[Saved entries]
□ □ □ □

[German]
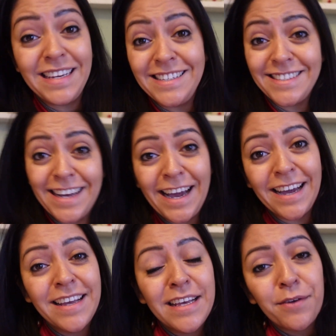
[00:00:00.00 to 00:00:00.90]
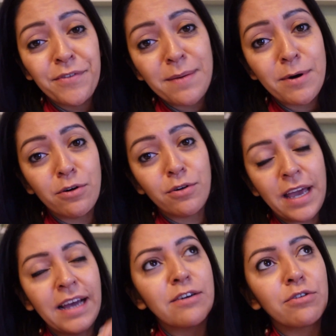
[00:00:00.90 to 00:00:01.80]
war ich da. Wir haben auch,
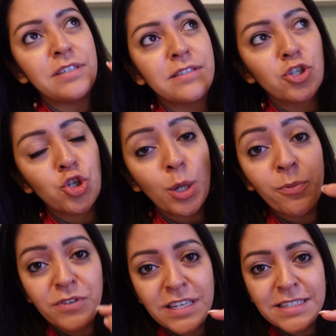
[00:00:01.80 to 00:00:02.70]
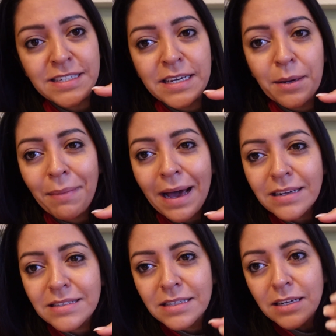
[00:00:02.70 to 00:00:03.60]
er hat auch diese Schröpftechnik
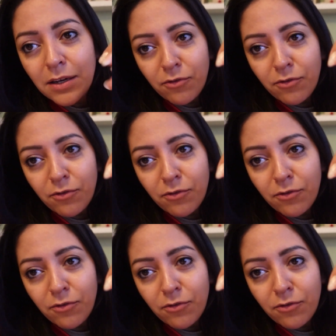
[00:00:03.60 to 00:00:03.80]
gemacht,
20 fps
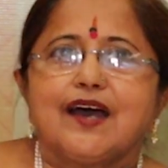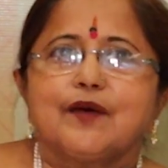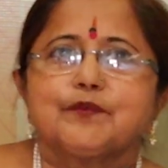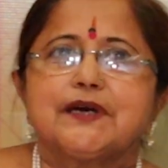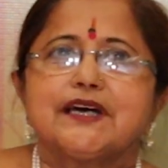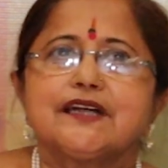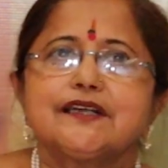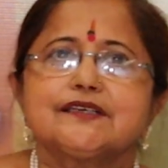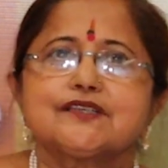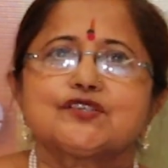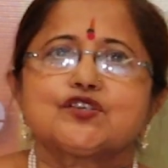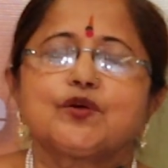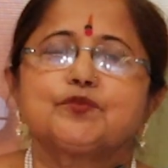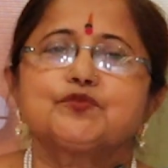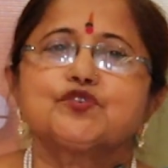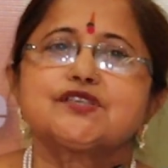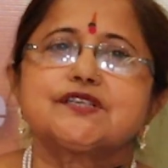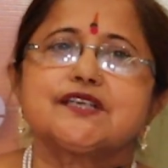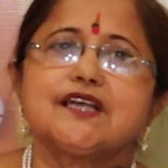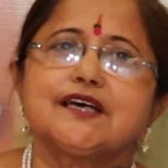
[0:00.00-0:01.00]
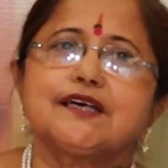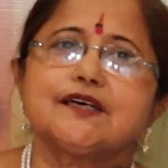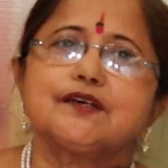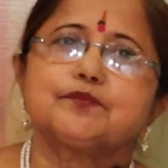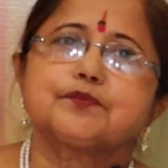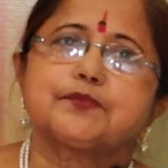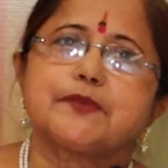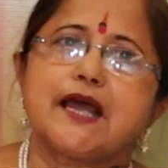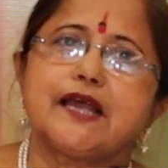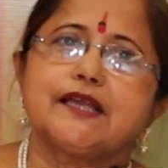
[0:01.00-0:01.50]
আমার সমস্যা
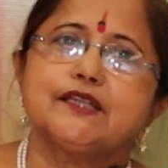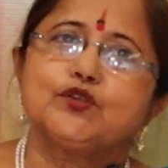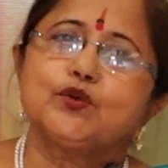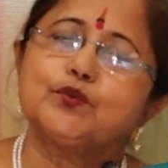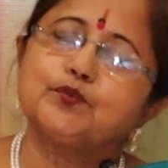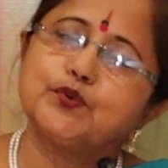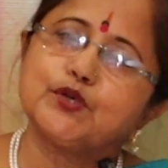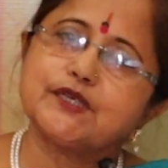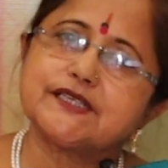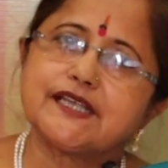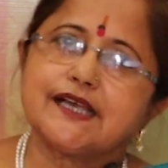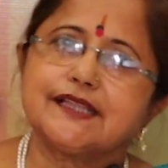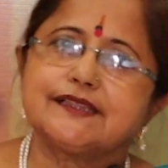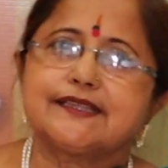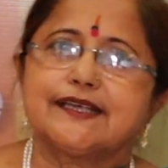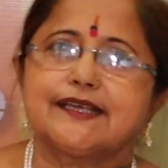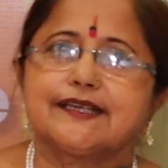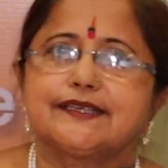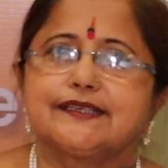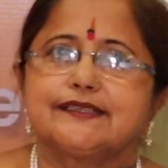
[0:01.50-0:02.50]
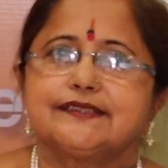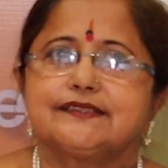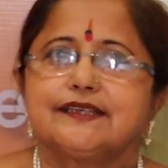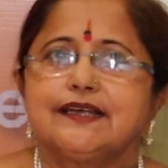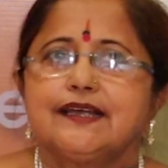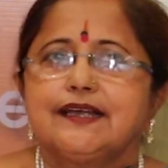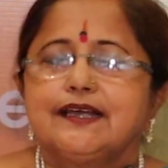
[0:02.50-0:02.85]
প্রায় নব্বই সাল থেকেই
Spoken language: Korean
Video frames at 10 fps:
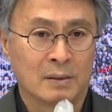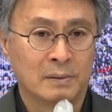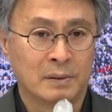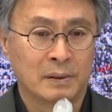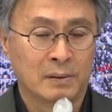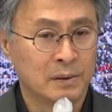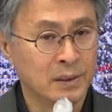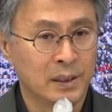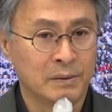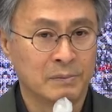라는
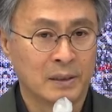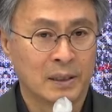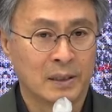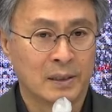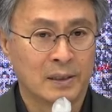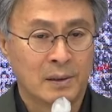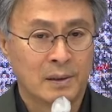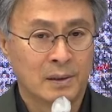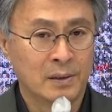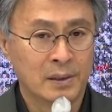그런 얘기입니다.
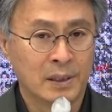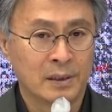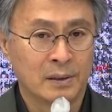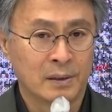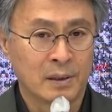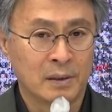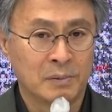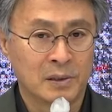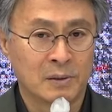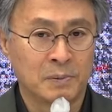이런 얘기는
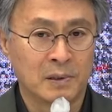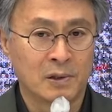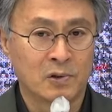KBS PD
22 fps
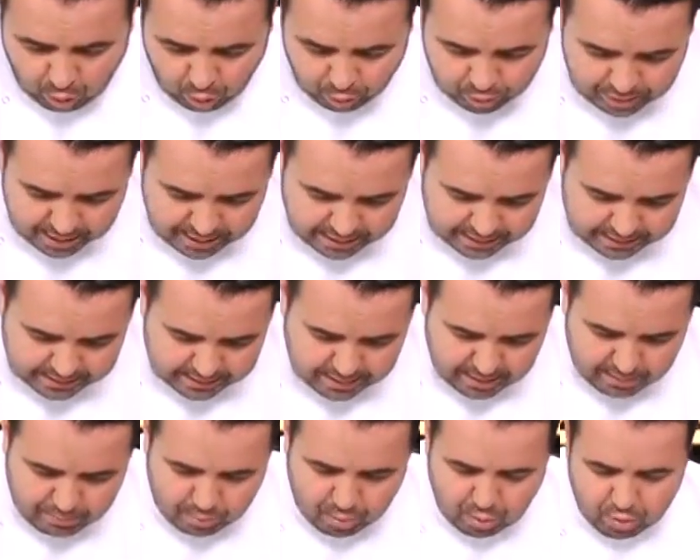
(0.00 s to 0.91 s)
Onları
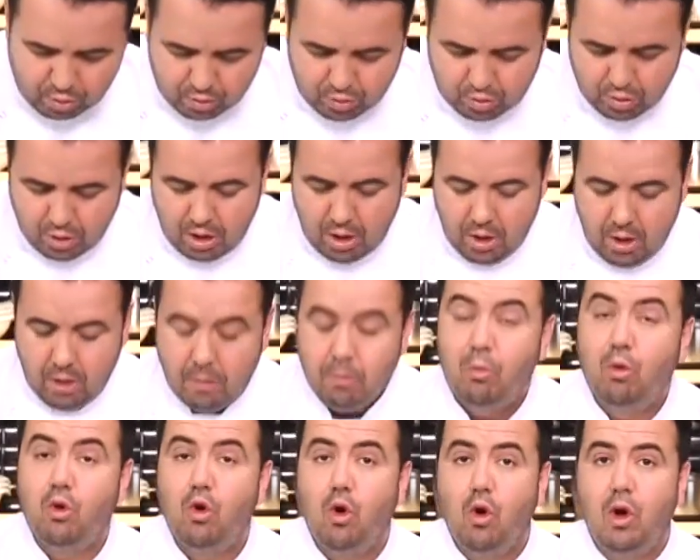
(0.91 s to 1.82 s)
istemiyoruz.
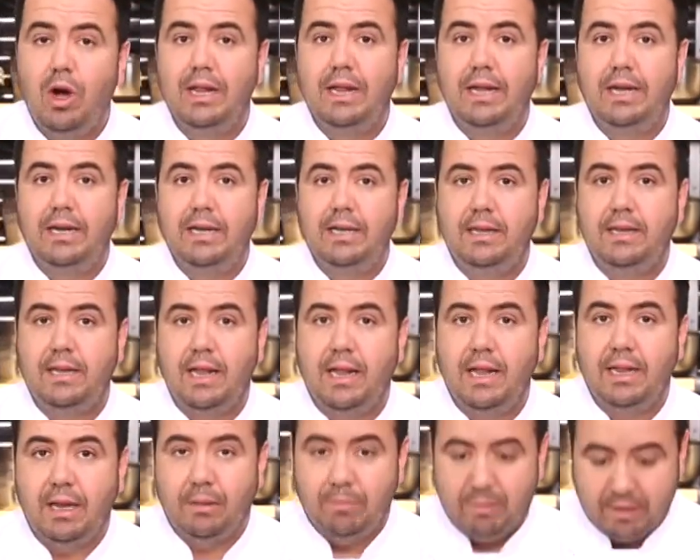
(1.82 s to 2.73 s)
Bu rokaları
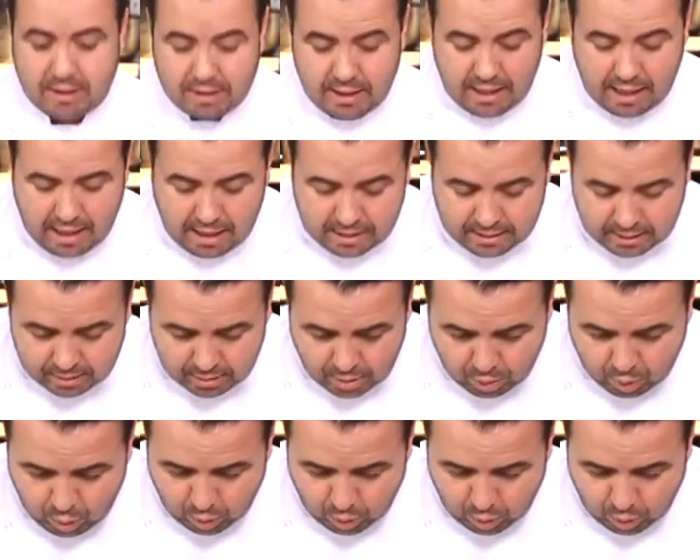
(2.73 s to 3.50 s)
salatamızın altında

□ □ □ □

■ **WORK ITEM**
Word for word, repeat all of the entries above, leaving out the pictures.

■ **RESULT OF THIS EXERCISE**
[German]
[00:00:00.00 to 00:00:00.90]
[00:00:00.90 to 00:00:01.80]
war ich da. Wir haben auch,
[00:00:01.80 to 00:00:02.70]
[00:00:02.70 to 00:00:03.60]
er hat auch diese Schröpftechnik
[00:00:03.60 to 00:00:03.80]
gemacht,
20 fps
[0:00.00-0:01.00]
[0:01.00-0:01.50]
আমার সমস্যা
[0:01.50-0:02.50]
[0:02.50-0:02.85]
প্রায় নব্বই সাল থেকেই
Spoken language: Korean
Video frames at 10 fps:
라는
그런 얘기입니다.
이런 얘기는
KBS PD
22 fps
(0.00 s to 0.91 s)
Onları
(0.91 s to 1.82 s)
istemiyoruz.
(1.82 s to 2.73 s)
Bu rokaları
(2.73 s to 3.50 s)
salatamızın altında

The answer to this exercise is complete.